The spherical Bernstein's problem is a possible generalization of the original Bernstein's problem in the field of global differential geometry, first proposed by Shiing-Shen Chern in 1969, and then later in 1970, during his plenary address at the International Congress of Mathematicians in Nice.

==The problem==
Are the equators in $\mathbb{S}^{n+1}$ the only smooth embedded minimal hypersurfaces which are topological $n$-dimensional spheres?

Additionally, the spherical Bernstein's problem, while itself a generalization of the original Bernstein's problem, can also be generalized further by replacing the ambient space $\mathbb{S}^{n+1}$ with a simply connected, compact symmetric space. Some results in this direction are due to Wu-Yi Hsiang, Wu-Teh Hsiang, and P. Tomter.

==Alternative formulations==
Below are two alternative ways to express the problem:

===The second formulation===
Let the (n − 1) sphere be embedded as a minimal hypersurface in $S^n$(1).
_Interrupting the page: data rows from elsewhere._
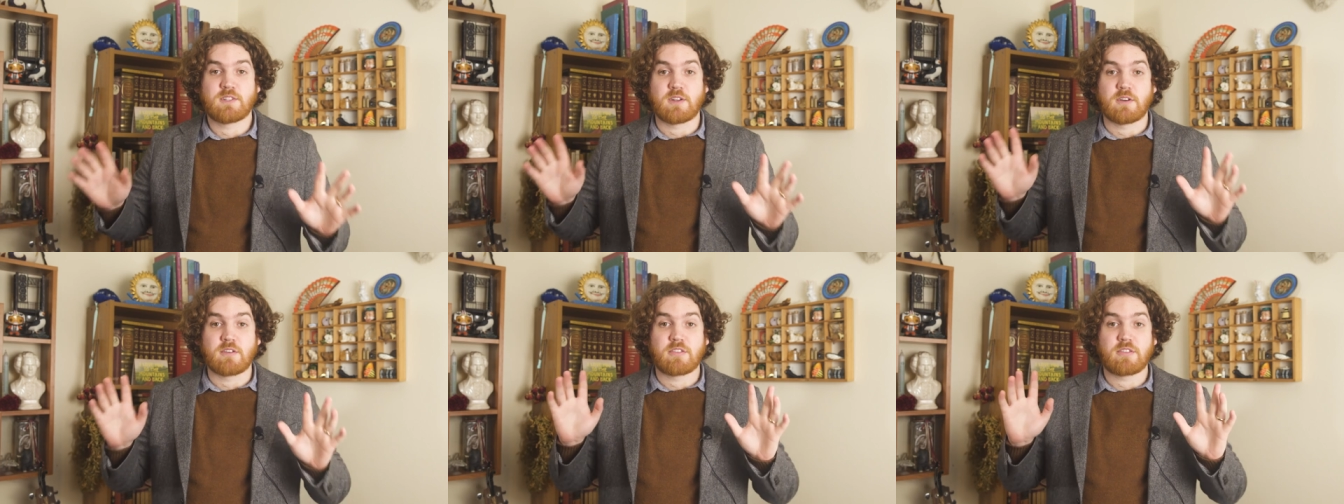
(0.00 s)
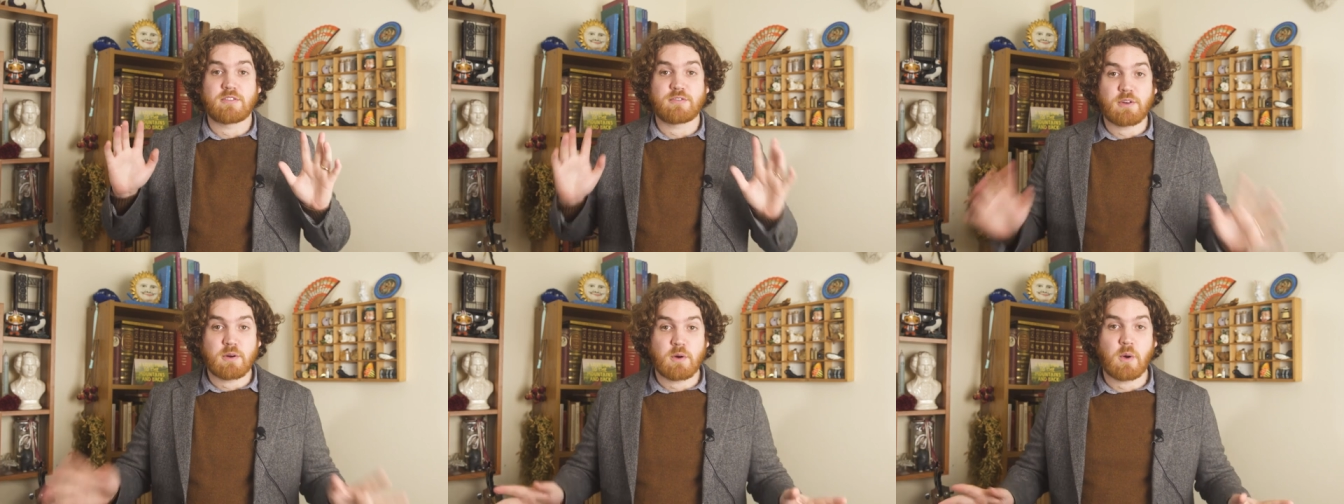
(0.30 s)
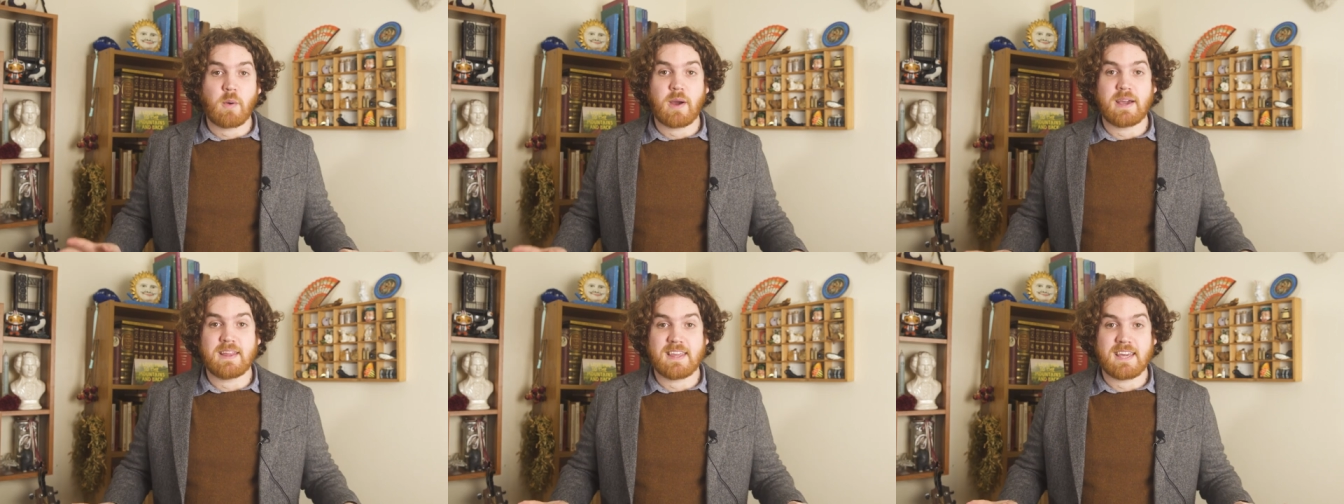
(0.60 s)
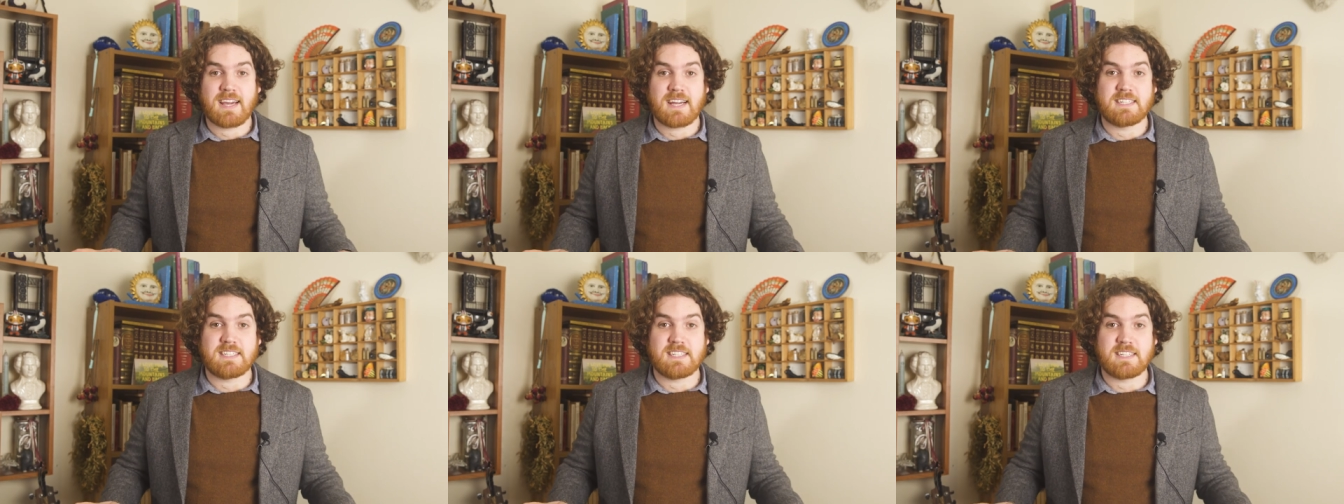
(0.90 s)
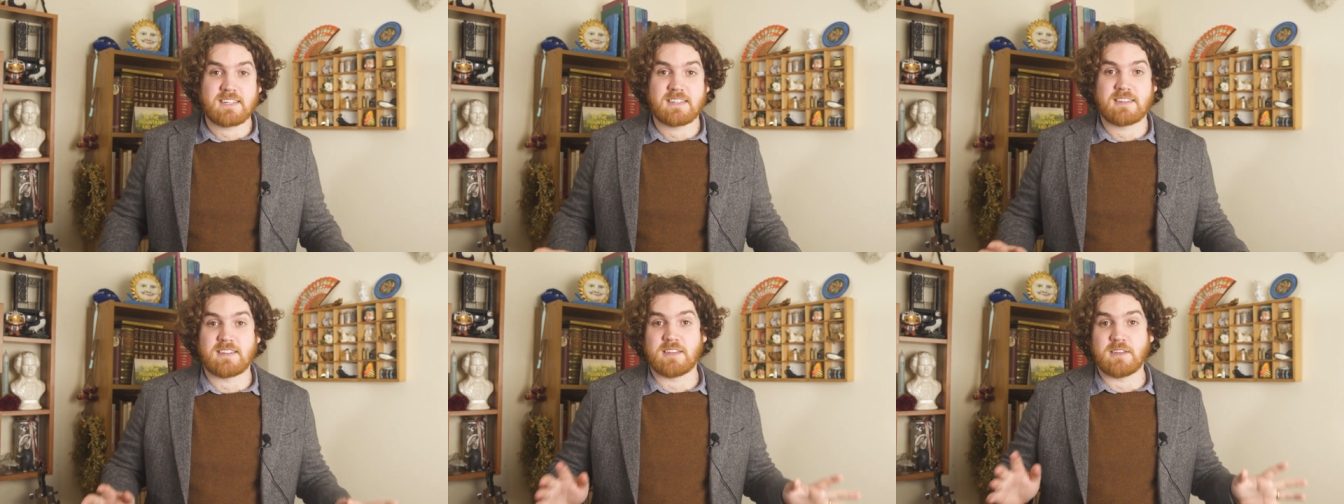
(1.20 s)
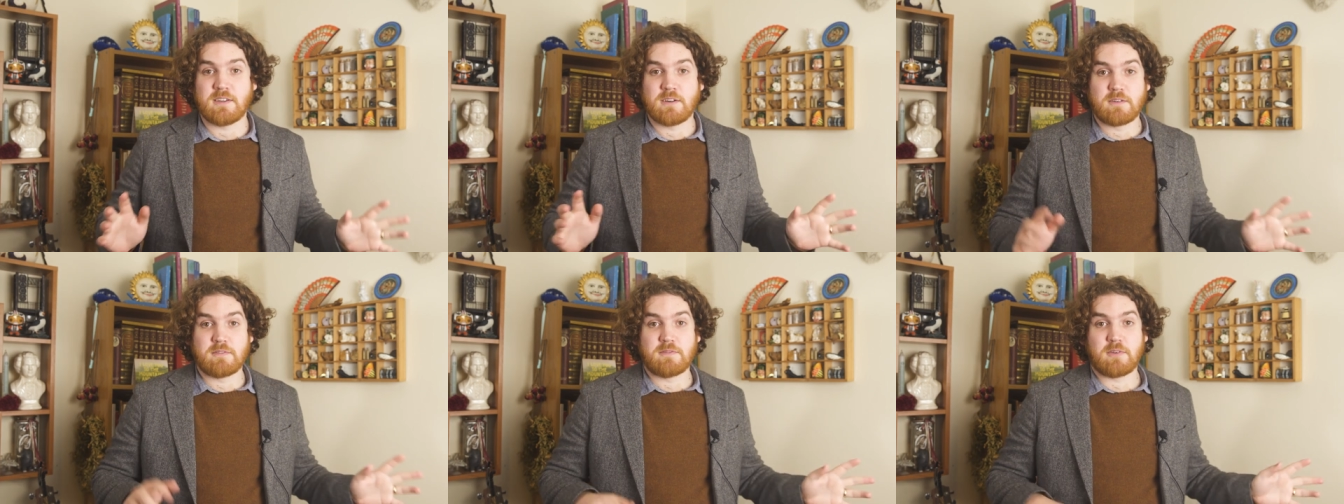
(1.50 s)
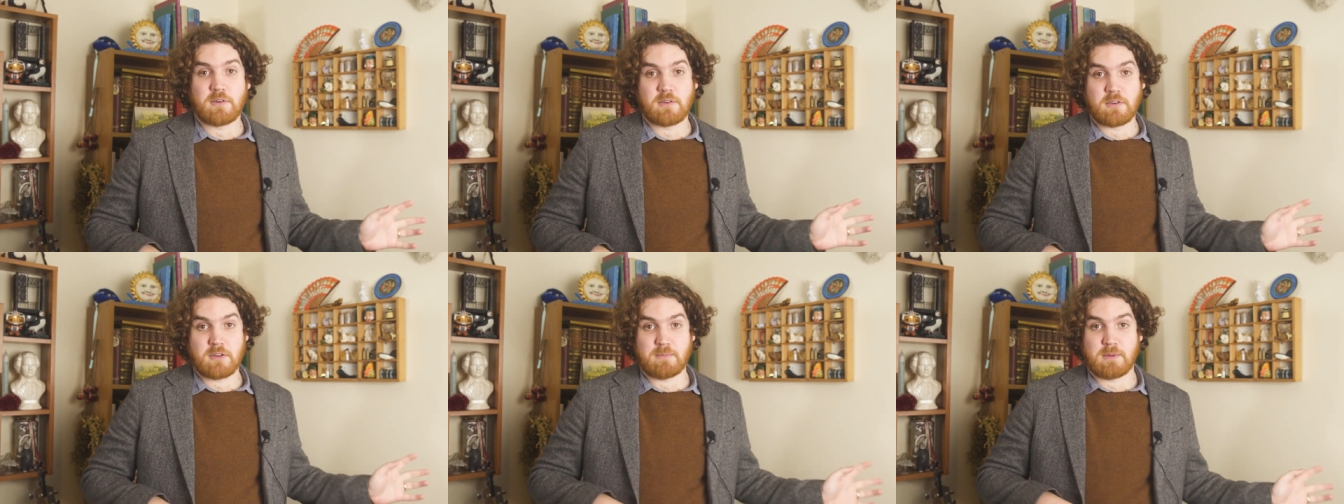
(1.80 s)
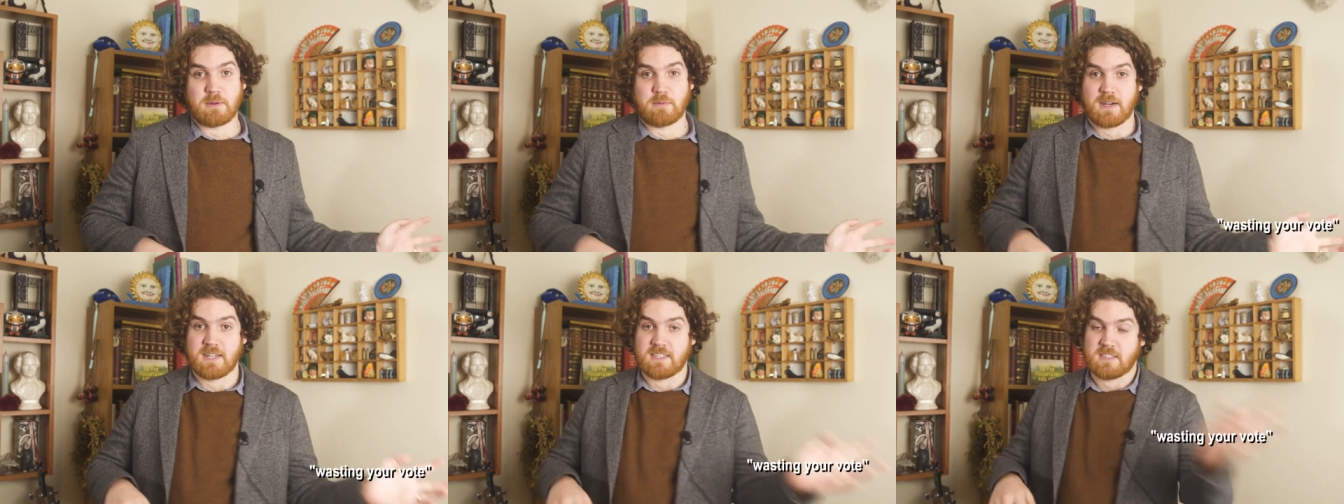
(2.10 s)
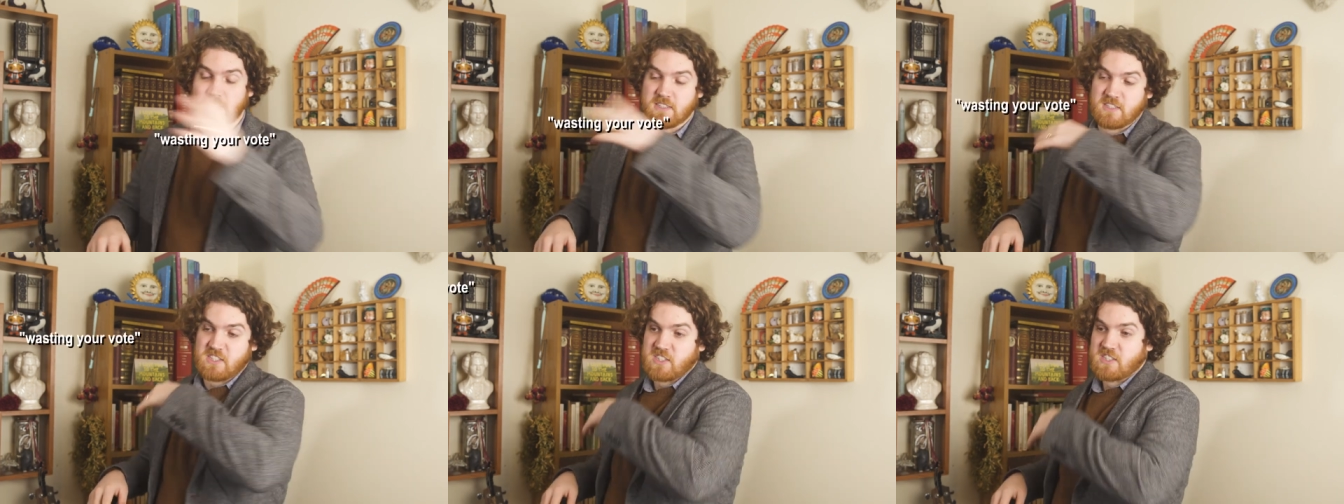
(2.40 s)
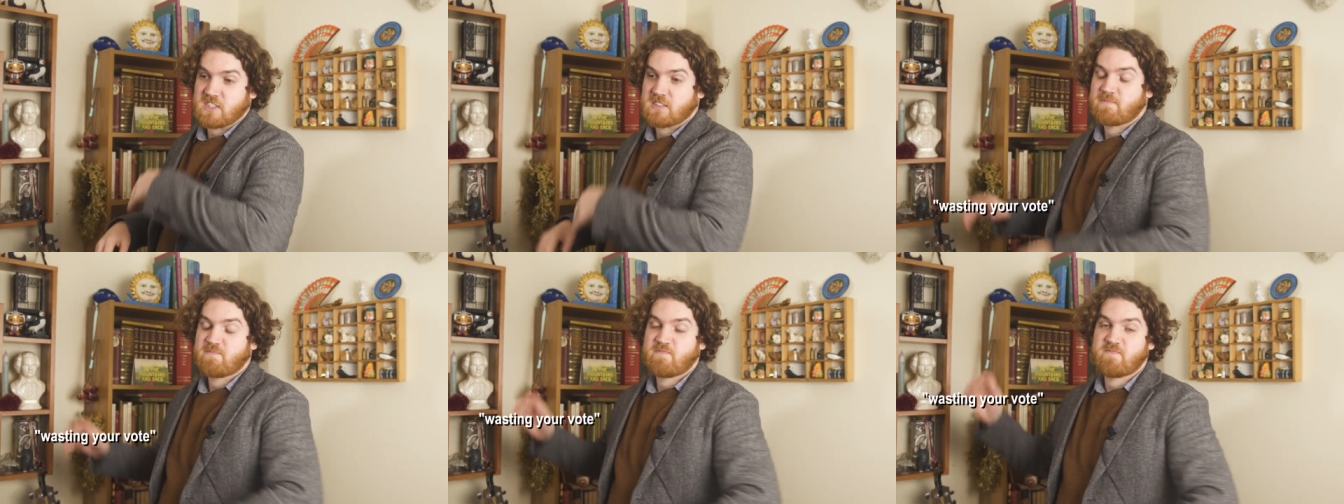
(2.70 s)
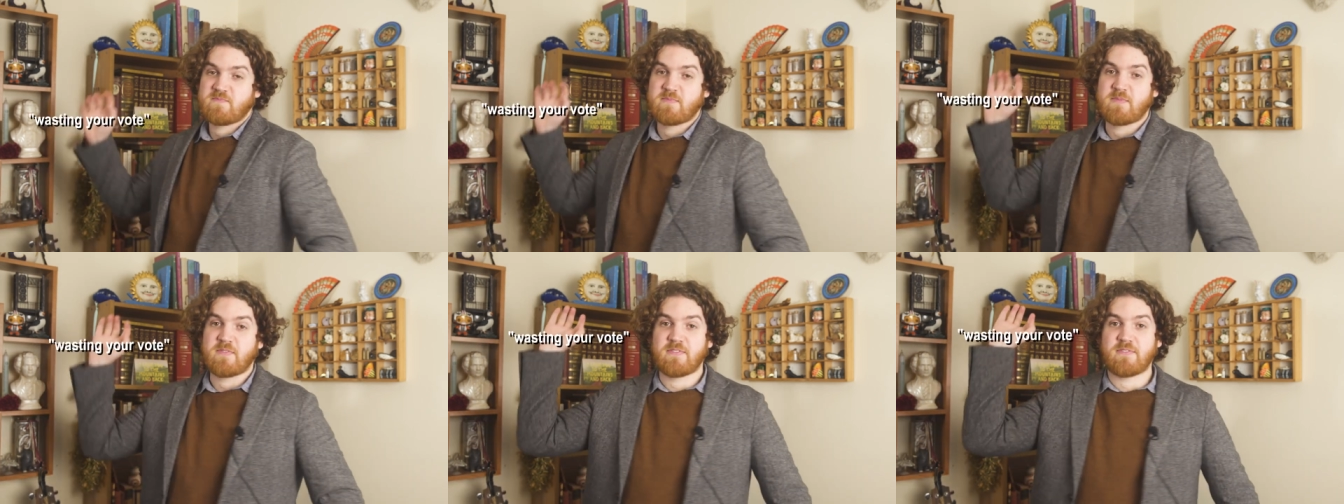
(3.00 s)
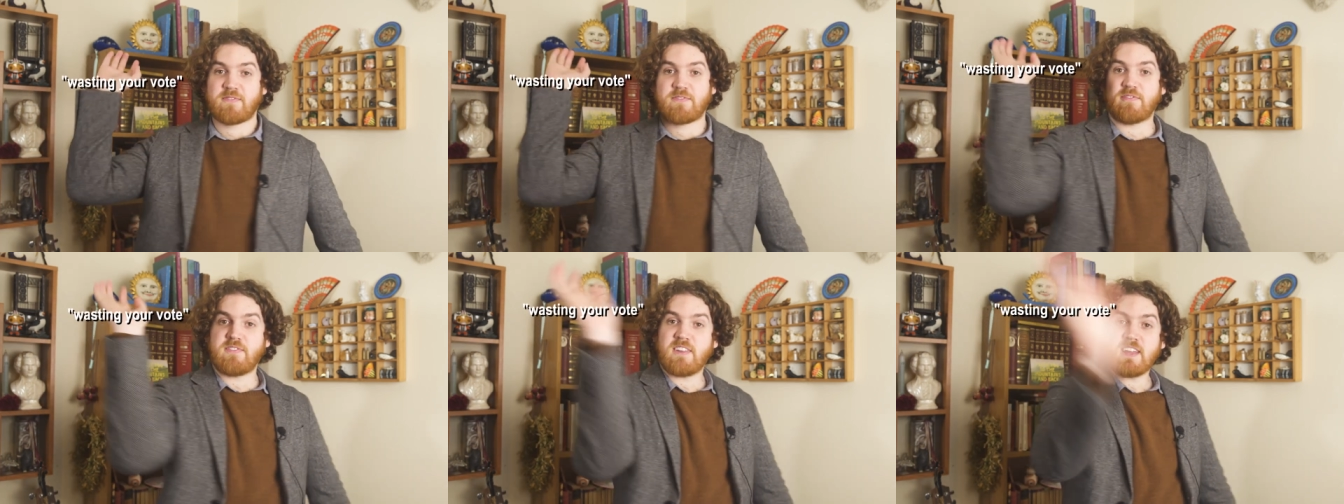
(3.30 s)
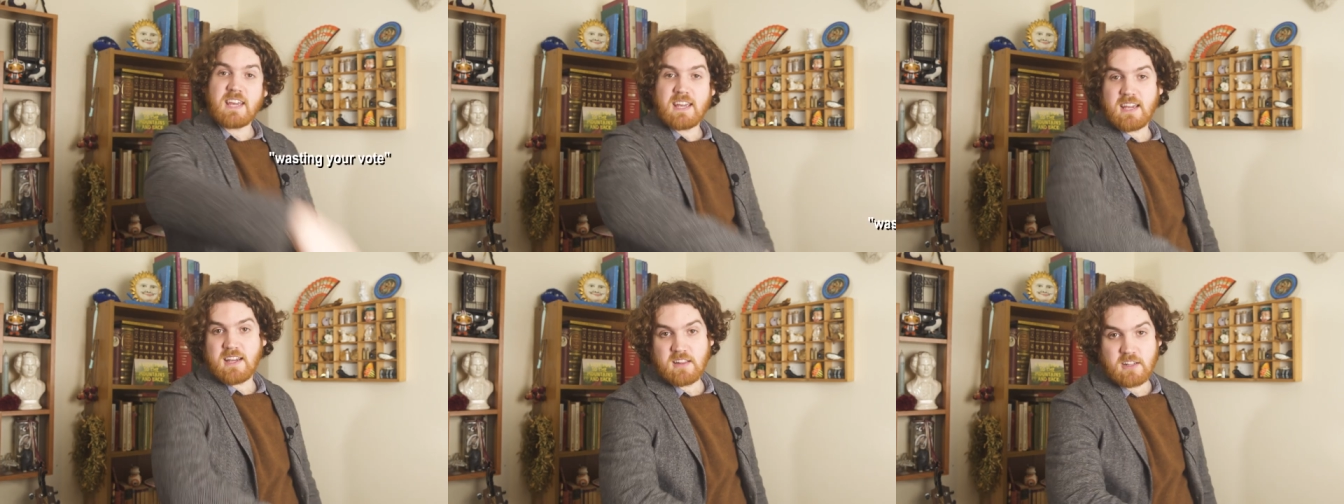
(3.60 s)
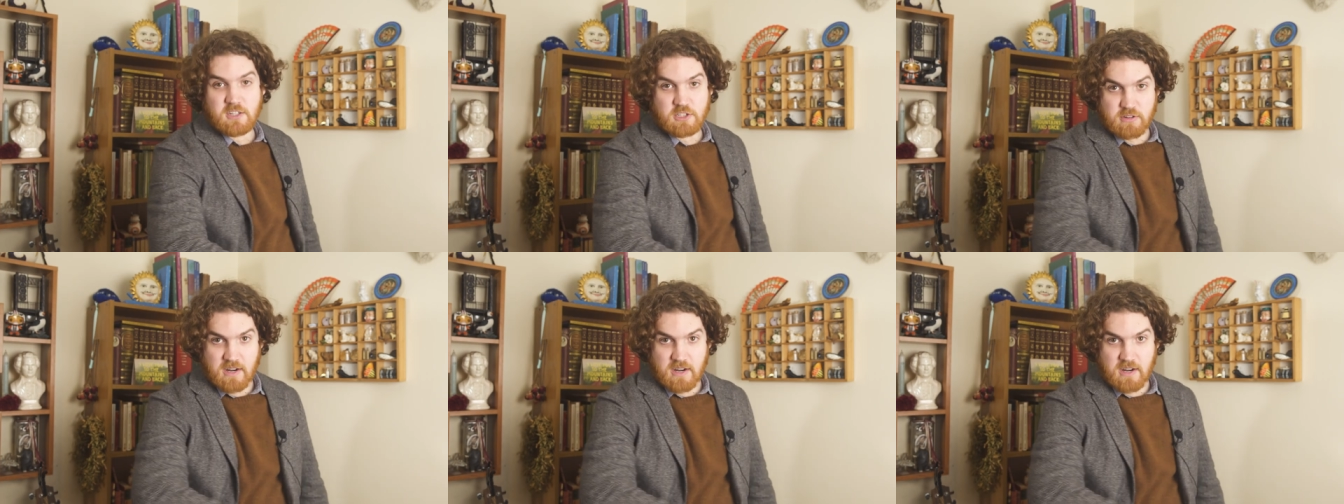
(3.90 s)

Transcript: So throw away the idea that your vote could be wasted. Just fling it in the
Is it necessarily an equator?

By the Almgren–Calabi theorem, it's true when n = 3 (or n = 2 for the 1st formulation).

Wu-Yi Hsiang proved it for n ∈  {4, 5, 6, 7, 8, 10, 12, 14} (or n ∈ {3, 4, 5, 6, 7, 9, 11, 13}, respectively)

In 1987, Per Tomter proved it for all even n (or all odd n, respectively).

Thus, it only remains unknown for all odd n ≥ 9 (or all even n ≥ 8, respectively)

===The third formulation===
Is it true that an embedded, minimal hypersphere inside the Euclidean $n$-sphere is
necessarily an equator?

Geometrically, the problem is analogous to the following problem:

Is the local topology at an isolated singular point of a minimal hypersurface necessarily different from that of a disc?

For example, the affirmative answer for spherical Bernstein problem when n = 3 is equivalent to the fact that the local topology at an isolated singular point of any minimal hypersurface in an arbitrary Riemannian 4-manifold must be different from that of a disc.